ABOUT THIS TASK - From the data that follows, report how many lines hold the string "frames", giving only the number.

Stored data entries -

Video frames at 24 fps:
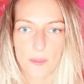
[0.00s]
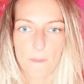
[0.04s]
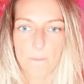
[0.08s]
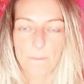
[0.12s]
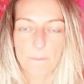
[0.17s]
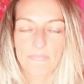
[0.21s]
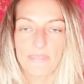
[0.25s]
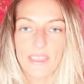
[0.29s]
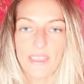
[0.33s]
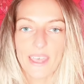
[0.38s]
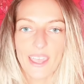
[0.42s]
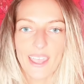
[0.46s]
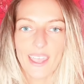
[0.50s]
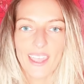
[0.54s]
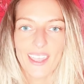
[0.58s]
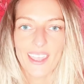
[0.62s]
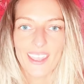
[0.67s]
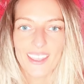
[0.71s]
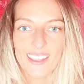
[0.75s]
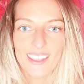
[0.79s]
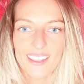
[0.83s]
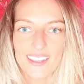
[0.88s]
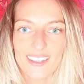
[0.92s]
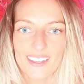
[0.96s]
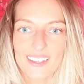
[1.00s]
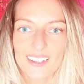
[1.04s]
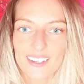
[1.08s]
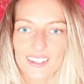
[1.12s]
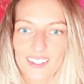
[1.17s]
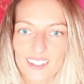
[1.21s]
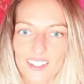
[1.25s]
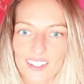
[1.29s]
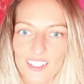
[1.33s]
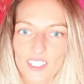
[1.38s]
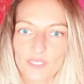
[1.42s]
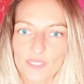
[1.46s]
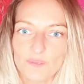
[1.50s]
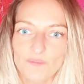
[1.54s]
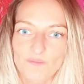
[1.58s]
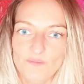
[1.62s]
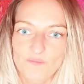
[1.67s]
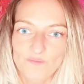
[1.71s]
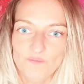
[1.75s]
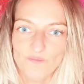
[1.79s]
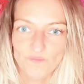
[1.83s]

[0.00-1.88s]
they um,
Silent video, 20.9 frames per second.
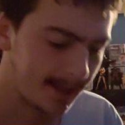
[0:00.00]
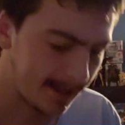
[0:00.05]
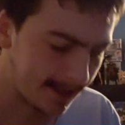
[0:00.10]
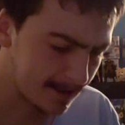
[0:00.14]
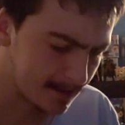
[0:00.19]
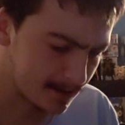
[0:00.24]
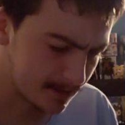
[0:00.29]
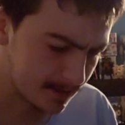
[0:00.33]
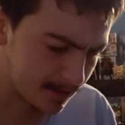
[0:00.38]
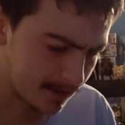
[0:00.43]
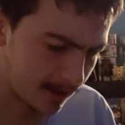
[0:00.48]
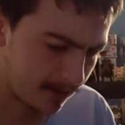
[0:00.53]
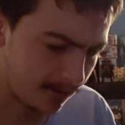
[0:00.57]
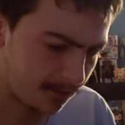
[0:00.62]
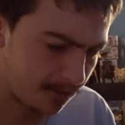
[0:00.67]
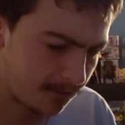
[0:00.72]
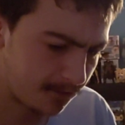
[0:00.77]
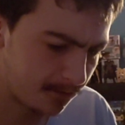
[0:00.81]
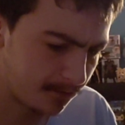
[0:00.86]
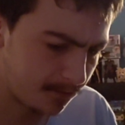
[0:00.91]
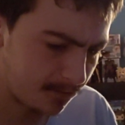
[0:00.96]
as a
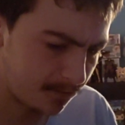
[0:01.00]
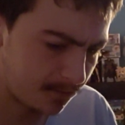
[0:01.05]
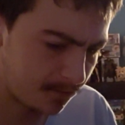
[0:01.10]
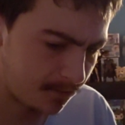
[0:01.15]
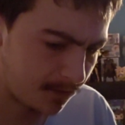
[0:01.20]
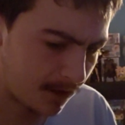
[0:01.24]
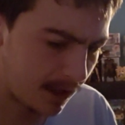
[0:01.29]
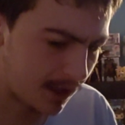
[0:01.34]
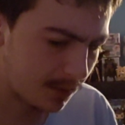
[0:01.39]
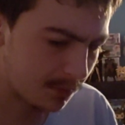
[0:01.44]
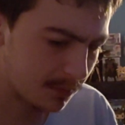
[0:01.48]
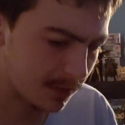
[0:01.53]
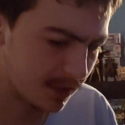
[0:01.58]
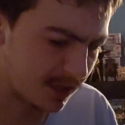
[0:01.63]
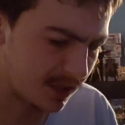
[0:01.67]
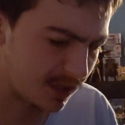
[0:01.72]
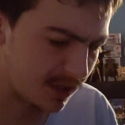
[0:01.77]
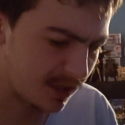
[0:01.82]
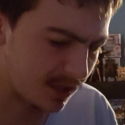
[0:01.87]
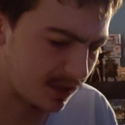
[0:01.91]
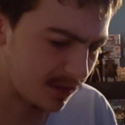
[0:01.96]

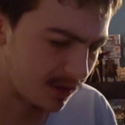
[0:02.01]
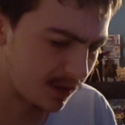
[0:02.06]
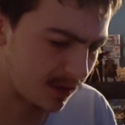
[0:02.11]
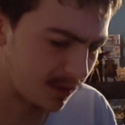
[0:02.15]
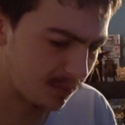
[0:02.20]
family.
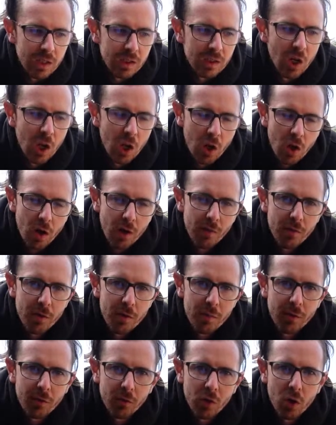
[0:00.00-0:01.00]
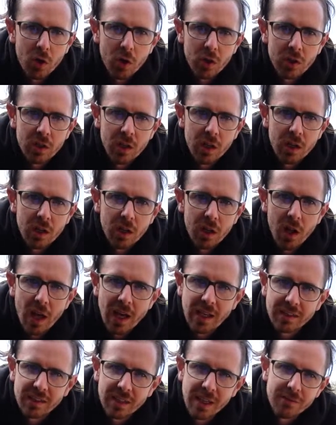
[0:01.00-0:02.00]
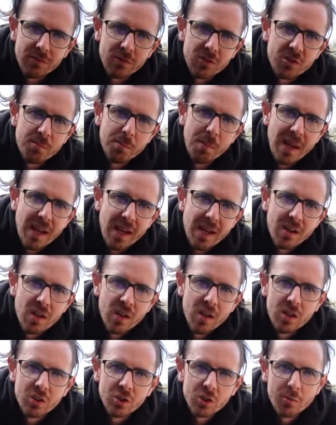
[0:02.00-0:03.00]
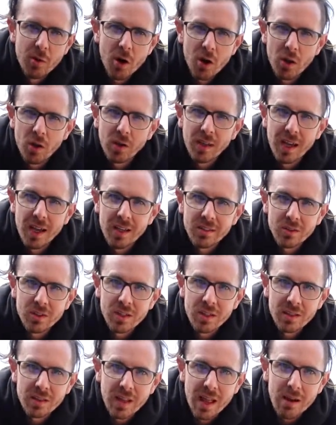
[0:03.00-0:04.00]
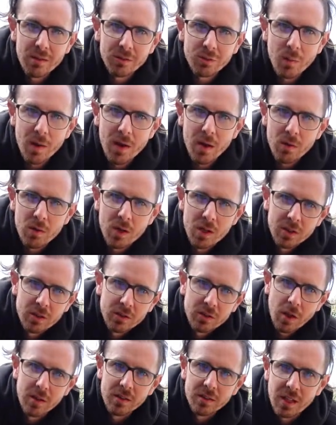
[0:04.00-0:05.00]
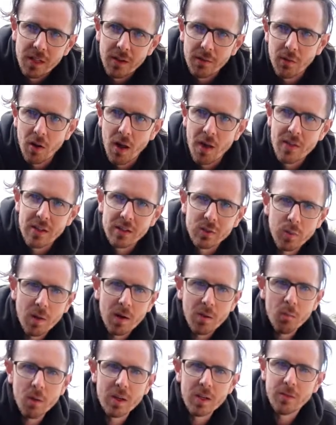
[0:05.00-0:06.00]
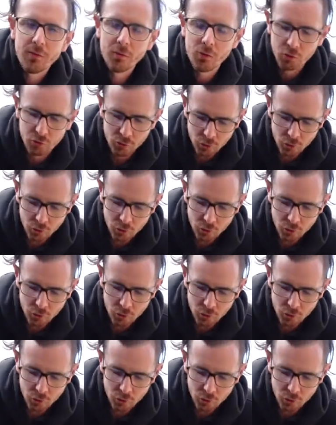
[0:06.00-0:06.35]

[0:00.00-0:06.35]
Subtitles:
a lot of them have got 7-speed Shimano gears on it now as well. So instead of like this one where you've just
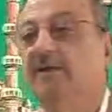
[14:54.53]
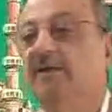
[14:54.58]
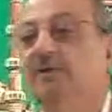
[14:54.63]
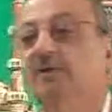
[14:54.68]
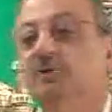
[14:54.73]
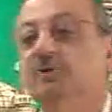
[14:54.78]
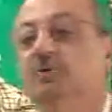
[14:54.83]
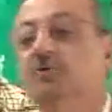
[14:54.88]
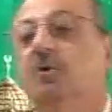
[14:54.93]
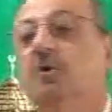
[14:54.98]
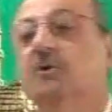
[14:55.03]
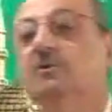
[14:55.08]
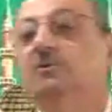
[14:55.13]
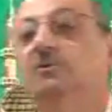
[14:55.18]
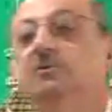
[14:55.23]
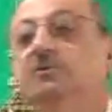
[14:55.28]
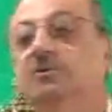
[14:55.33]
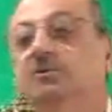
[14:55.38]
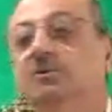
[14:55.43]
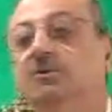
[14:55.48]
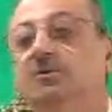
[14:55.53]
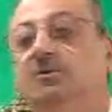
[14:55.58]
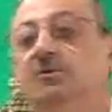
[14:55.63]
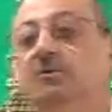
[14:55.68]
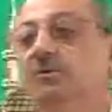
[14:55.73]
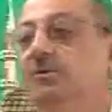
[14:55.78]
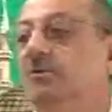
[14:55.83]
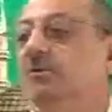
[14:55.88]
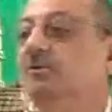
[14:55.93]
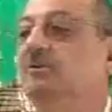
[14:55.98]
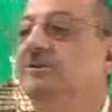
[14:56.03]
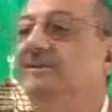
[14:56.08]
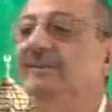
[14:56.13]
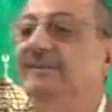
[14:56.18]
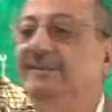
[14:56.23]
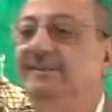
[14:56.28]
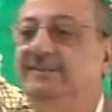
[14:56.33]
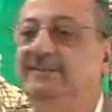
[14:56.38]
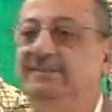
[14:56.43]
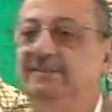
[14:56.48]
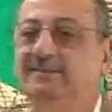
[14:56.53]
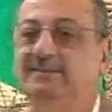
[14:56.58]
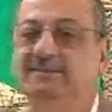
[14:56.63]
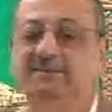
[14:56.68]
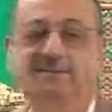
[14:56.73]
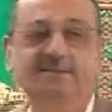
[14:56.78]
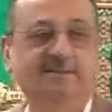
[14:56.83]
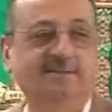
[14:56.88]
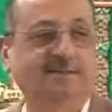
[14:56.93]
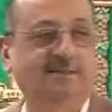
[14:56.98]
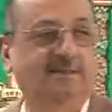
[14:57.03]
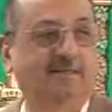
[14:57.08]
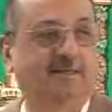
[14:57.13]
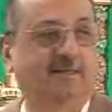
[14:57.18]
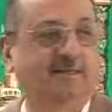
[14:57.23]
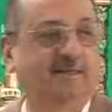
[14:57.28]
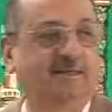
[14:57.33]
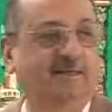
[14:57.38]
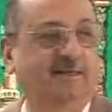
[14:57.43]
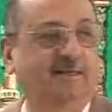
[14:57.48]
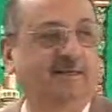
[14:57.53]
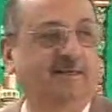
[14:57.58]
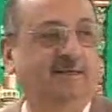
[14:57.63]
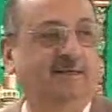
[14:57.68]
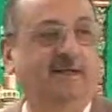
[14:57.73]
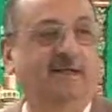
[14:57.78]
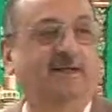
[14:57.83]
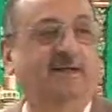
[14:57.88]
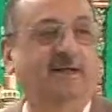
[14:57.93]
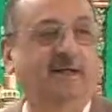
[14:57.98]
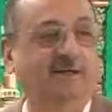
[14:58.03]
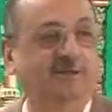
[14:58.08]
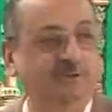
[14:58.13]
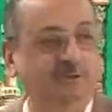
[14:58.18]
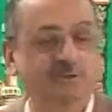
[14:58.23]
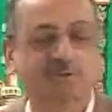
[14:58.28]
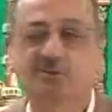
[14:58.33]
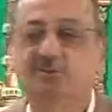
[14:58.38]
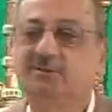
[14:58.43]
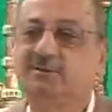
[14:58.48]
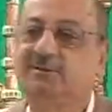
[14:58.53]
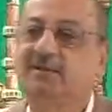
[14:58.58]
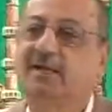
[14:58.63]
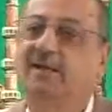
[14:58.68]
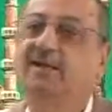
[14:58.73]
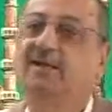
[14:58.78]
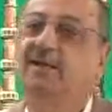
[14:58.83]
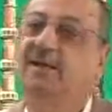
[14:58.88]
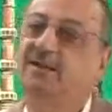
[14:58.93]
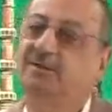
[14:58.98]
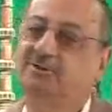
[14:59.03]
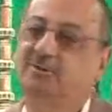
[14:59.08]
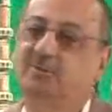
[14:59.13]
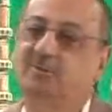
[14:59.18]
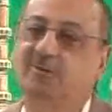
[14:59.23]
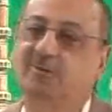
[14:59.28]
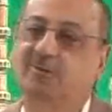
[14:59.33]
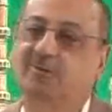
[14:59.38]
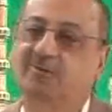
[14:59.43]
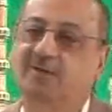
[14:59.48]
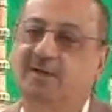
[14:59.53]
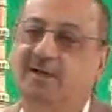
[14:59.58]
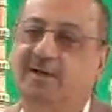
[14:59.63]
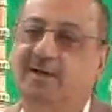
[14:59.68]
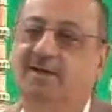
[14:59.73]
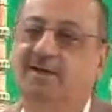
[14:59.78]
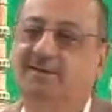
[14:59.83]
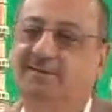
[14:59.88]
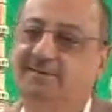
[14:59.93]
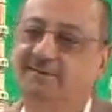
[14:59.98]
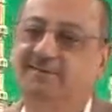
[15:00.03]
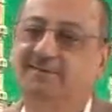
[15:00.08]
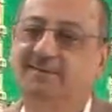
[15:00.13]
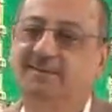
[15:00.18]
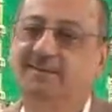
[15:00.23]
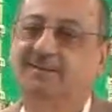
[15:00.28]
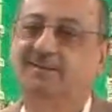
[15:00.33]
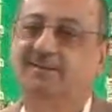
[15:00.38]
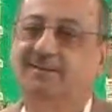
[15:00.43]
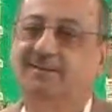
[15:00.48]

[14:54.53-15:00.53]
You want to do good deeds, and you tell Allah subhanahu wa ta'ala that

RESPONSE TO THE TASK - 2